Desde donde me encontraba en la escarpada cresta de las Montañas Aelwin, la fortaleza parecía una herida sangrante en el vientre de la tierra.
Las llamas lamían los muros de piedra como una bestia hambrienta.
El humo se elevaba en columnas gruesas y negras, velando las estrellas como si los mismos cielos se negaran a presenciar lo que había hecho.
Y sin embargo, no me estremecí.
—Señor —habló una voz detrás de mí.
Ralor.
Fiel hasta el final, aunque a menudo me preguntaba si eso lo hacía valiente o necio—.

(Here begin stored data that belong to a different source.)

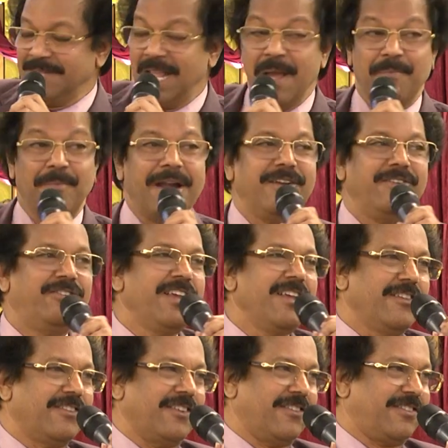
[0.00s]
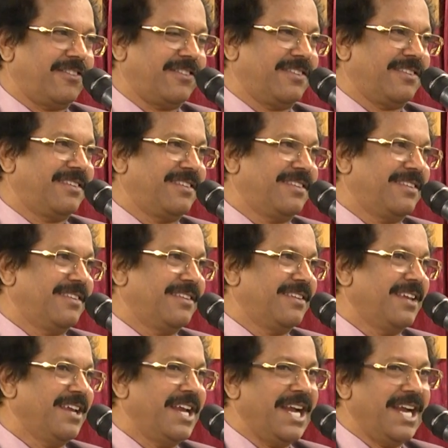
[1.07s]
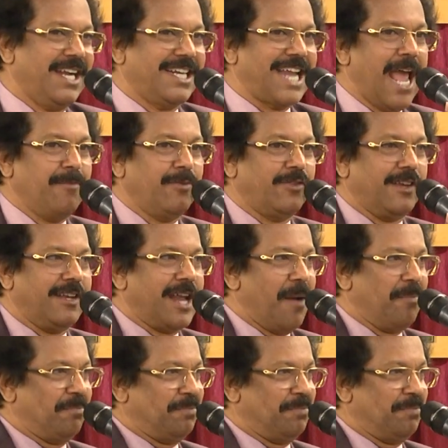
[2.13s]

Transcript: But Jesus times it up.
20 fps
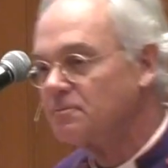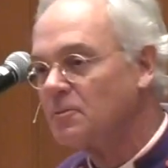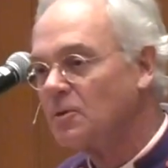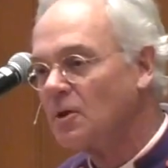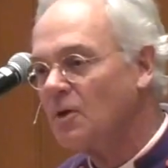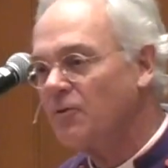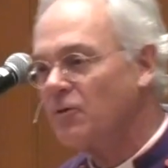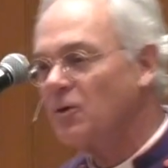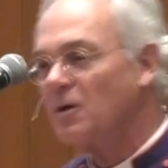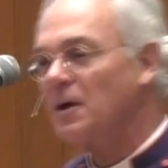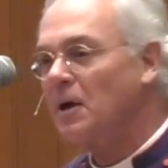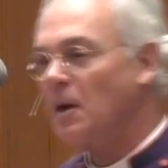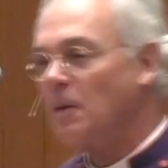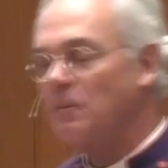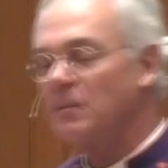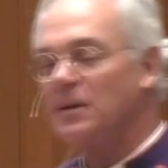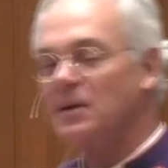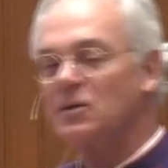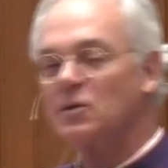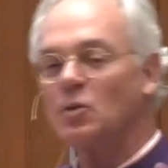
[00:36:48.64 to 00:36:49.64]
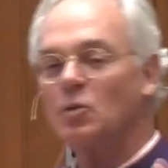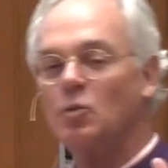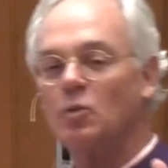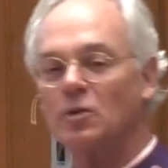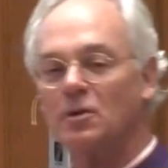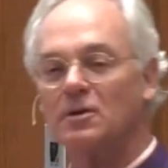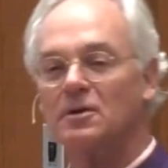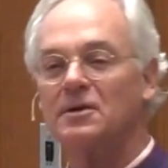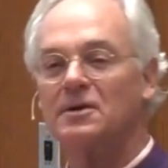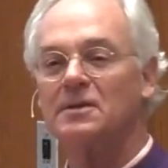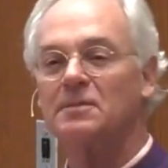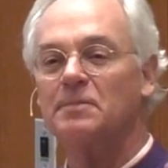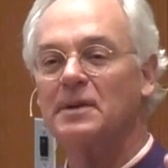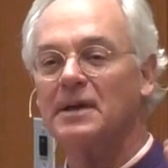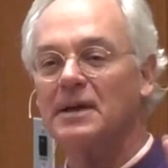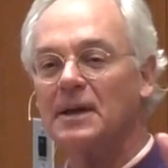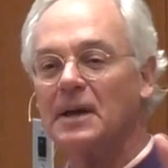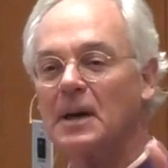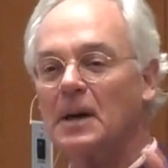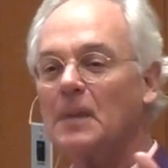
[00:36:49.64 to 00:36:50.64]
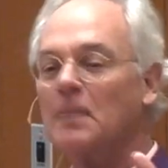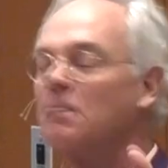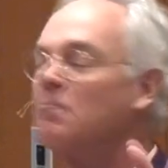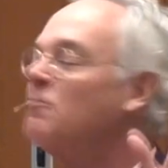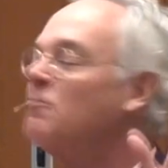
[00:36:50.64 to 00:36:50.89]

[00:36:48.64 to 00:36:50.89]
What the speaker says: for helping the Word become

El flanco oriental ha caído.
Interceptamos los refuerzos antes de que pudieran cruzar el río.
La victoria es completa.
Victoria.
Qué palabra más patética y vacía.
No le respondí de inmediato.
Mis ojos permanecieron fijos en la fortaleza ardiente.
El lugar que una vez llamé hogar.
El lugar que ella aún defendía.
Inhalé profundamente.
El viento aquí era cortante, frío, intacto por la ruina de abajo.
Mordía a través de mi capa, como intentando atravesar el peso que cargaba.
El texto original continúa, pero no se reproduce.